We are seeking a skilled and self-motivated Level 2 SOC Analyst to take a leading role in cyber threat operations within our MSSP SOC environment. This role also involves operating as a Subject Matter Expert (SME) and mentoring junior L1 analysts.

As a key member of our Security Operations Center, you will play a critical role in monitoring, detecting, investigating, and responding to security threats across a diverse range of client environments, including Government, Finance, Legal, Aviation, Logistics, and more. This diversity provides a unique opportunity to accelerate your growth as a threat analyst and incident responder.

As a senior analyst, you are expected to respond to high-priority escalated cases outside of standard working hours, as part of an on-call rotation or in urgent scenarios requiring expert intervention. Your involvement will play a pivotal role in ensuring timely intervention to cyber threats for our customers.

• Lead daily SOC operations, ensuring incident SLAs are met
• Mentor junior L1 analysts in triage methods, threat detection/validation and incident response

• Able to perform proactive threat investigation & response using MITRE attack framework, NIST framework and threat intelligence sources
• Review all escalations from L1 analysts, ensure comprehensive analysis and daily update to SOC Manager
• Identify and implement improvement to reduce false positives, ensuring SOC’s efficiency
• Timely update to documentation, processes and workflows for continuous improvement
• Timely escalation to SOC Manager for qualified incident and attend War room including after office-hours when required.
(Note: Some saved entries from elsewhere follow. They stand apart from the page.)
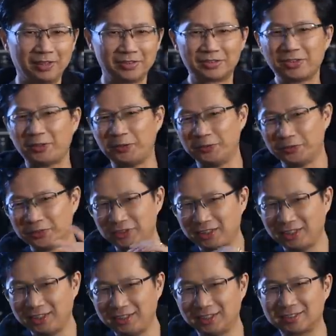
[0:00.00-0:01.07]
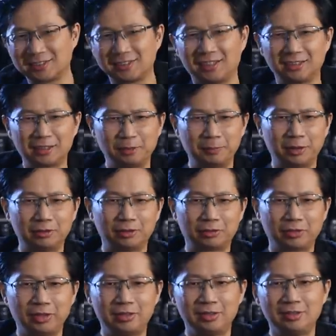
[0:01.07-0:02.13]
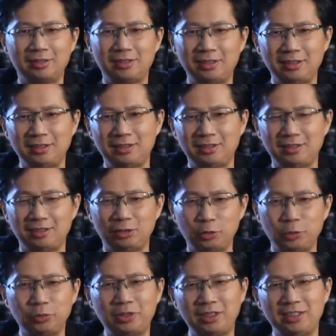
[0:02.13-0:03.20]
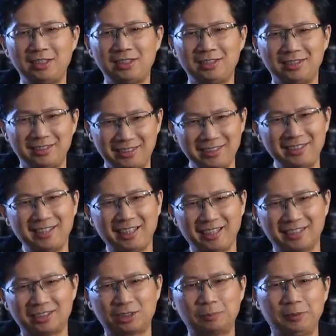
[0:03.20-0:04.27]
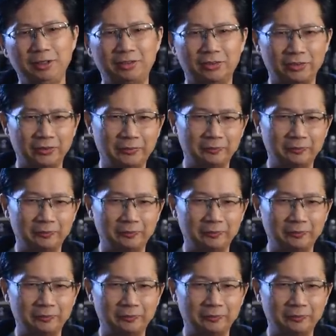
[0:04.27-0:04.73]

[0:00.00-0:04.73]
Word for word: So today let's talk about the Criton T2T DX speaker.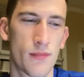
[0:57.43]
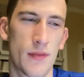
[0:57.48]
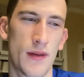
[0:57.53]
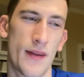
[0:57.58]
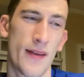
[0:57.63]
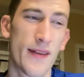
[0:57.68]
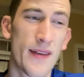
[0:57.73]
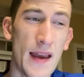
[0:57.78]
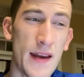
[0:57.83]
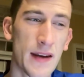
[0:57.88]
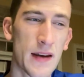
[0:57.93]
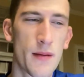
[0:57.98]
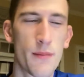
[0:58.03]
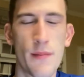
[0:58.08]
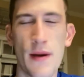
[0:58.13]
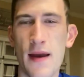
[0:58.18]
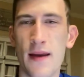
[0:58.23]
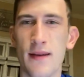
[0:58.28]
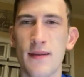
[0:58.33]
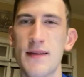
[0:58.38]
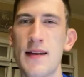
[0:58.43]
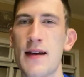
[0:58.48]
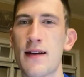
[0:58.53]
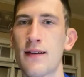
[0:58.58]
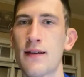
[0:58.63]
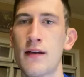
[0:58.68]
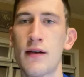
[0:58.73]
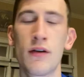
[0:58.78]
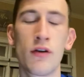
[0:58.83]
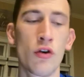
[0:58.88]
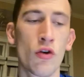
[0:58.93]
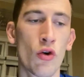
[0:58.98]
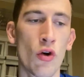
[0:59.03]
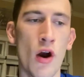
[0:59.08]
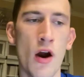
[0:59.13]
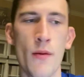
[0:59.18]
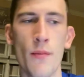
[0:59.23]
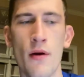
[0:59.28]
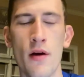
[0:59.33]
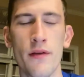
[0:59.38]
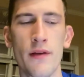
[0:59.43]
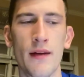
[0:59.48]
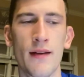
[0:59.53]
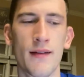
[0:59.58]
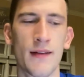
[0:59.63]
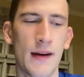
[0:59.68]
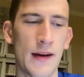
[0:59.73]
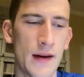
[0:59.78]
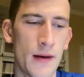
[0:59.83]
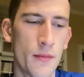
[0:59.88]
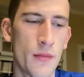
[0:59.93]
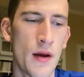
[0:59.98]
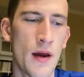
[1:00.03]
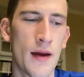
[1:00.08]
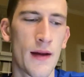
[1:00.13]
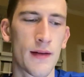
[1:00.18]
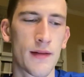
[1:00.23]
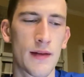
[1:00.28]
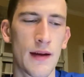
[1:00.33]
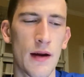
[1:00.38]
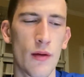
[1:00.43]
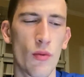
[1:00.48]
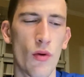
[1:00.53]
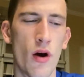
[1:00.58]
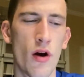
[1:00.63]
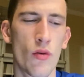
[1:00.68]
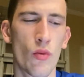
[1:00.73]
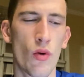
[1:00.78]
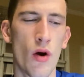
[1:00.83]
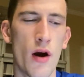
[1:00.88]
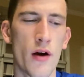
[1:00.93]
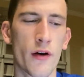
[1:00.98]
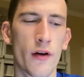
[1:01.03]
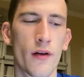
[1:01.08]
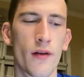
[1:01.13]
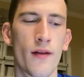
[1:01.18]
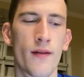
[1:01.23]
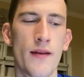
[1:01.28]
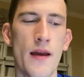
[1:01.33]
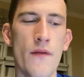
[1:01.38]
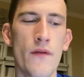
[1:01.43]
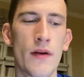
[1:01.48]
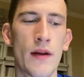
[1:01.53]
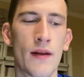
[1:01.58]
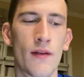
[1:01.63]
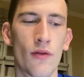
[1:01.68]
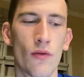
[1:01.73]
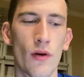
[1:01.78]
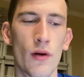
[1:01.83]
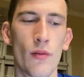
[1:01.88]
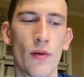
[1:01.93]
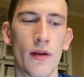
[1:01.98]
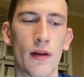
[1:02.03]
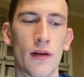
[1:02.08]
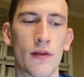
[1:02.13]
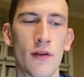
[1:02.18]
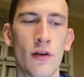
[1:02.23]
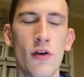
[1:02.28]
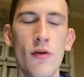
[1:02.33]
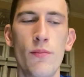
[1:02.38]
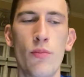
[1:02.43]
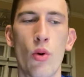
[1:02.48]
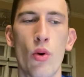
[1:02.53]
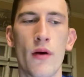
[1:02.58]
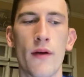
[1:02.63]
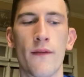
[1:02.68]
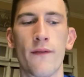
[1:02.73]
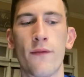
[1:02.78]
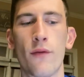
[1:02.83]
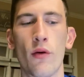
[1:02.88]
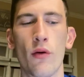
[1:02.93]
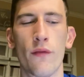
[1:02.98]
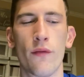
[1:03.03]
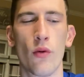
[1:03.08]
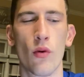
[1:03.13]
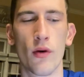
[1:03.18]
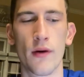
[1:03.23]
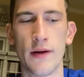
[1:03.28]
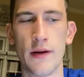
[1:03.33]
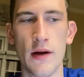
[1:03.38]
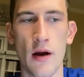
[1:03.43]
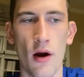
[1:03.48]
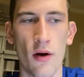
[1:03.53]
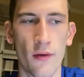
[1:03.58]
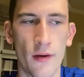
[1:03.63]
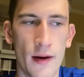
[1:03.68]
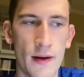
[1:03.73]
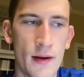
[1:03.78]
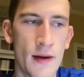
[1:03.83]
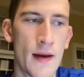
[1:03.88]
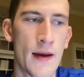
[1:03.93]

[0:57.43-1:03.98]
second best next to DeGrom on this team, Taijuan Walker, 7-3 with a 2.44 ERA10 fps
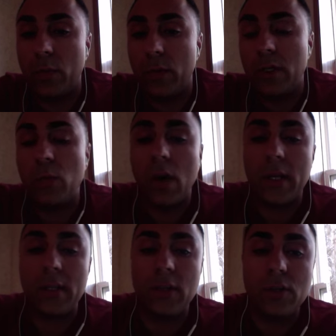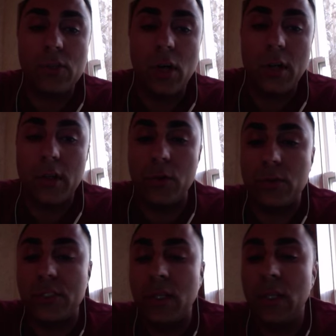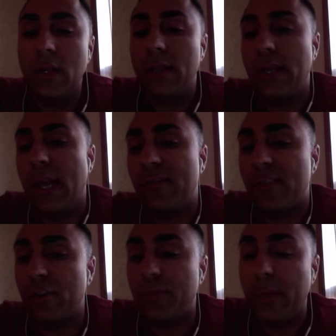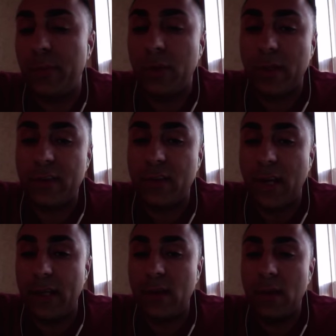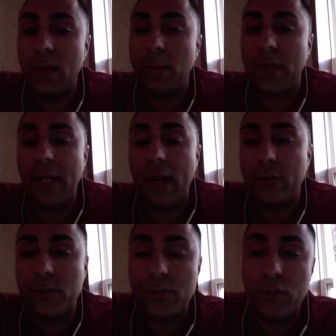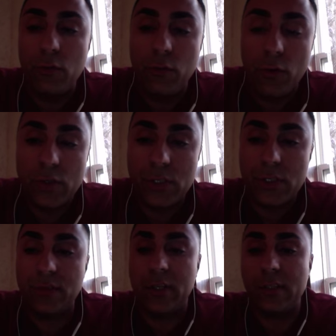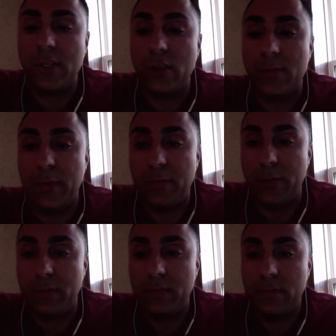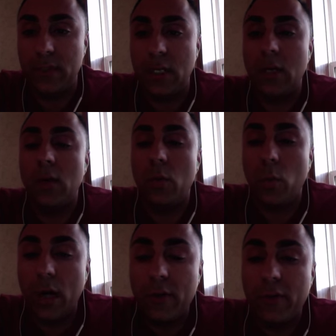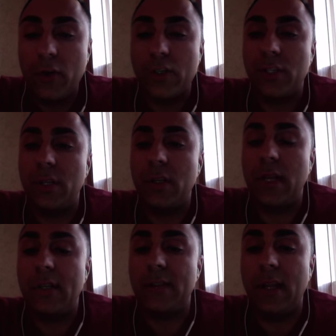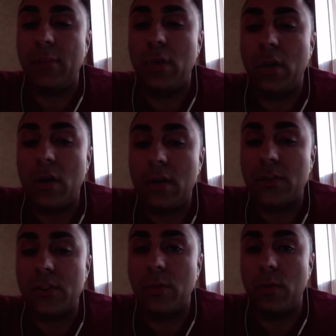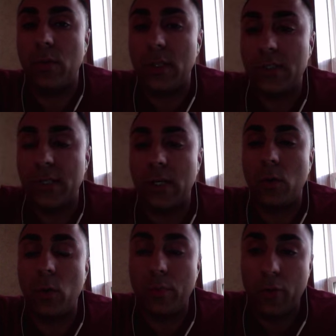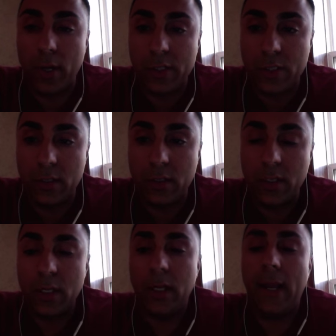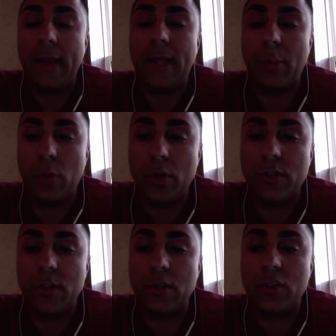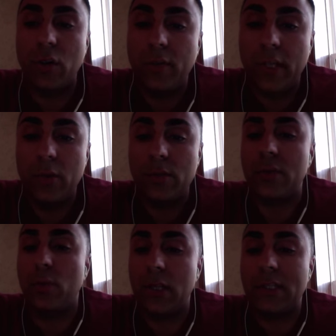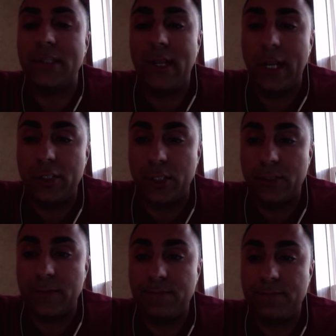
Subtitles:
When you walk into those condos, they have salespeople on site, but now there's 2 versions of these salespeople. One version is that it belongs to a real estate corporation, and that person serving you is a real estate agent.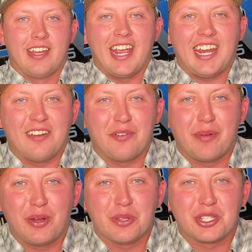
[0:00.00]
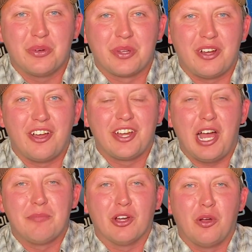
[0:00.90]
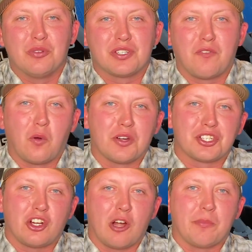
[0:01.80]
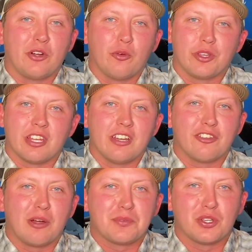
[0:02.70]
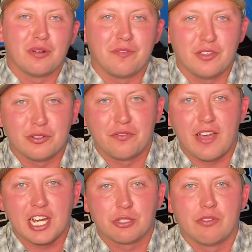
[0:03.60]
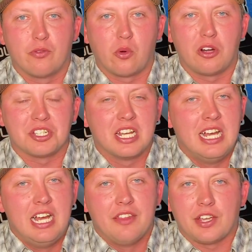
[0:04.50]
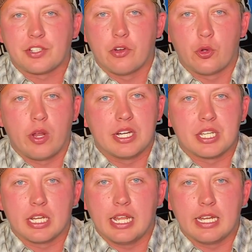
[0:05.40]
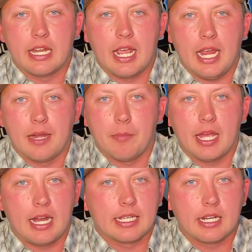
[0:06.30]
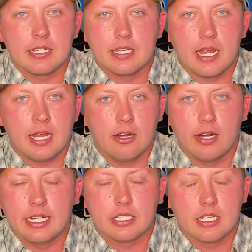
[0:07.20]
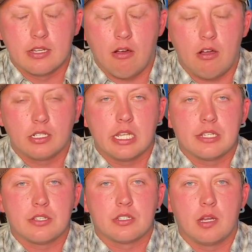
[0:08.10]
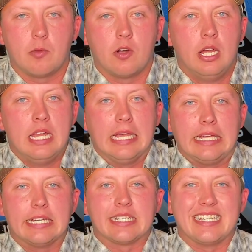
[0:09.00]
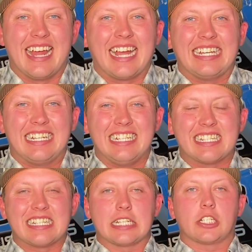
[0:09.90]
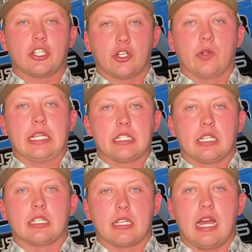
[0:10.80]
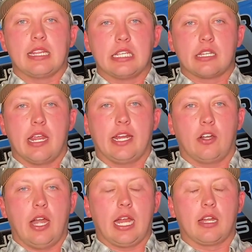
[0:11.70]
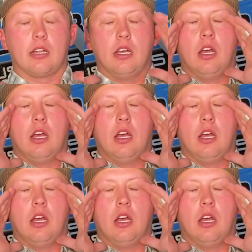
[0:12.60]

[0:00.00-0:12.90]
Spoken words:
Hey everybody, what's going on? I'm your host, Forrest Carpenter, with another episode of Field Facts with Forrest. Thanks for joining us again today. And man, I gotta say here, it is the dog days of summer. It is 96 degrees inside this hangar and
• Design and enhance playbook, runbook and use cases based on investigations.
• Triage security events and incident response using playbook.
• Operate in-house SIEM for investigations and monitoring
• Review all cases within case management system and ensure proper incident tracking, escalation and resolution till case closure
• Able to lead the investigation in the event of threat, assisted by L1 Analyst, and provide timely update to SOC Manager

• Research in threat intelligence to strengthen SOC capabilities for detecting cyber-attacks.
• Share threat intelligence news and keep abreast of latest cyber news so that the team is informed about new threats and attack methods

• Improve standard operating procedures (SOP)
• Compile and present monthly SOC threat reports and gap analysis to customers
• Improve SOC processes on an ongoing basisMonitor SOC workflow and suggest improvements

1. Diploma or Degree in Computer Science, or related field.
2. MUST have at least 2 years of experience working in MSSP SOC or 3 years experience working in in-house SOC.
3. Experience with tools such as SIEM, EDR, NDR, XDR, IDS, IPS, Firewalls, Email Security and Web Security.
4. Good understanding of computer networking, TCP/IP, subnets, routing and switching.Experience in security event analysis, incident handling, root cause analysis.
5. MUST have either one of them :- CCNA, Comptia Network+, Comptia Security+, ISC2 CC, EC-Council C|ND, EC-Council E|CIH, EC-Council C|SA
6. Experience and knowledge in Cloud Environments such as AWS, GCP, Azure, Alibaba Coud, will be an added advantage.
7. Strong analytical and problem-solving skills, with the ability to quickly identify and resolve security issues.
8. MUST be willing to be on stand-by after office-hours on rotational basis for any threat escalation by L1 Analyst.